The NPSA (2004) identified factors that increase organisational learning in healthcare via reporting systems. These include: showing that changes resulting from reporting incidents do make a difference; involving staff and patients in developing safety systems; providing more feedback to staff; and developing an effective reporting system.
It would appear that some students would report potentially unsafe practice if the environmental factors were conducive. It is also evident that some students are not reporting potentially unsafe practice, influenced by a number of factors. Even though only six students participated in this study, it still indicates that unsafe practice is going unreported. This is especially concerning as government bodies say increasing numbers of staff are reporting poor/potentially unsafe practice (NPSA, 2007; DH, 2006).

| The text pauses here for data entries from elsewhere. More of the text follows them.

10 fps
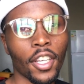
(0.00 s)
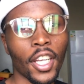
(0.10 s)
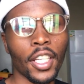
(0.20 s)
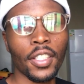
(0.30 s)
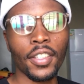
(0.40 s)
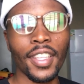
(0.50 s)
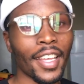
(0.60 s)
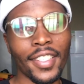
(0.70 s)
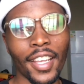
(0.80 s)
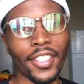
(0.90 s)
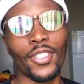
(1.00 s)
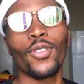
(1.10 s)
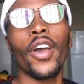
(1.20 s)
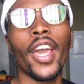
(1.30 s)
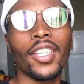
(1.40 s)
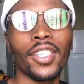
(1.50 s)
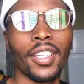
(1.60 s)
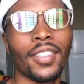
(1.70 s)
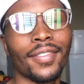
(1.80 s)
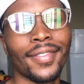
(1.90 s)
in theater there's no action
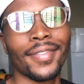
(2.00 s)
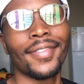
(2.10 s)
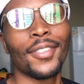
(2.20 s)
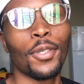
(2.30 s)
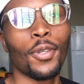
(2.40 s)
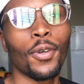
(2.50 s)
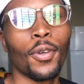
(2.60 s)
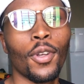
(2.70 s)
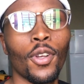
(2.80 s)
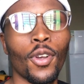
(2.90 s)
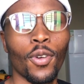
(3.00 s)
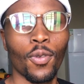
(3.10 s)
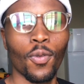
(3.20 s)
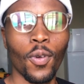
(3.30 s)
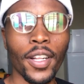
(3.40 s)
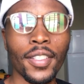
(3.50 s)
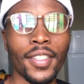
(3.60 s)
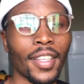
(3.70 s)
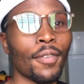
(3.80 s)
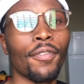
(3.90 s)
you know
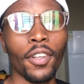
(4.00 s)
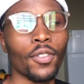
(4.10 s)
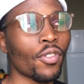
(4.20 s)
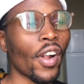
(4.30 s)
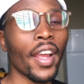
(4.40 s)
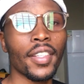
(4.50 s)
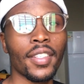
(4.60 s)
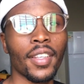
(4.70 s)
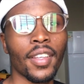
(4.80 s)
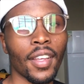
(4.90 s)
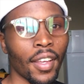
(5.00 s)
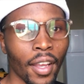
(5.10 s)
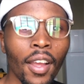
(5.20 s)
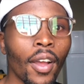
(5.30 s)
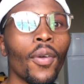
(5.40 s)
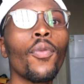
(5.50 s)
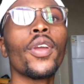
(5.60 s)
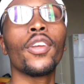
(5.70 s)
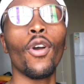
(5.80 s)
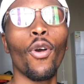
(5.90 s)
once it feels right
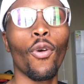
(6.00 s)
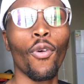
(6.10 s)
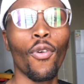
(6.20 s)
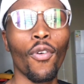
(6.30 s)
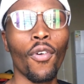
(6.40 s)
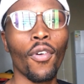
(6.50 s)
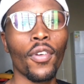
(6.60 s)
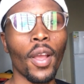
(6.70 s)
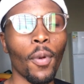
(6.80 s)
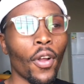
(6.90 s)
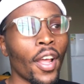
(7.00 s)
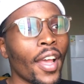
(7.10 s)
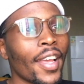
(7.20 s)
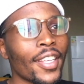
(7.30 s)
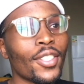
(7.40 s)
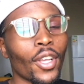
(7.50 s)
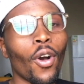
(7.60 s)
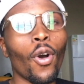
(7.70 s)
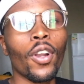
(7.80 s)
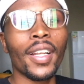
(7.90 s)
we go yeah boy it's
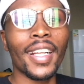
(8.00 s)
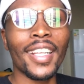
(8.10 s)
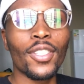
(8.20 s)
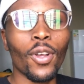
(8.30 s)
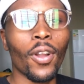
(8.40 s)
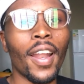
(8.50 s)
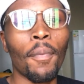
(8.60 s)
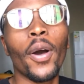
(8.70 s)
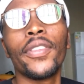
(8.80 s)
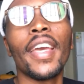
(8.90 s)
all it's all about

It is time for the nursing profession to take stock of current organisational culture and practice and address issues around reporting in practice.
Participants identified that mentorship preparation needs to be robust and should explore student nurses’ need to belong in clinical placements. Students felt that if they reported they would be ostracised from the placement area.
Mentors need to be positive role models and students need open and honest experiences of reporting. This also needs to be addressed in mentor updates. The NPSA (2007) highlighted the importance of learning from staff who have reported when patients have or could have been harmed.
Patient safety has yet to be fully integrated into nurses’ education and training programmes (House of Commons Health Committee, 2009). This training should include the recognition that errors will inevitably occur in certain circumstances (House of Commons Health Committee, 2009).
There is scope to adapt the NPSA’s (2005) booklet, given to medical students, for use in nursing education and training. This emphasises how patient safety can be improved by effective teamwork, good handover practice and meticulous cross-checking. This also gives students the skills and confidence to speak up when they, or others, have made a mistake and provides an opportunity to look at errors made and actions taken to rectify them (NPSA, 2005).
A larger multi-centred study is recommended to establish current practice nationally.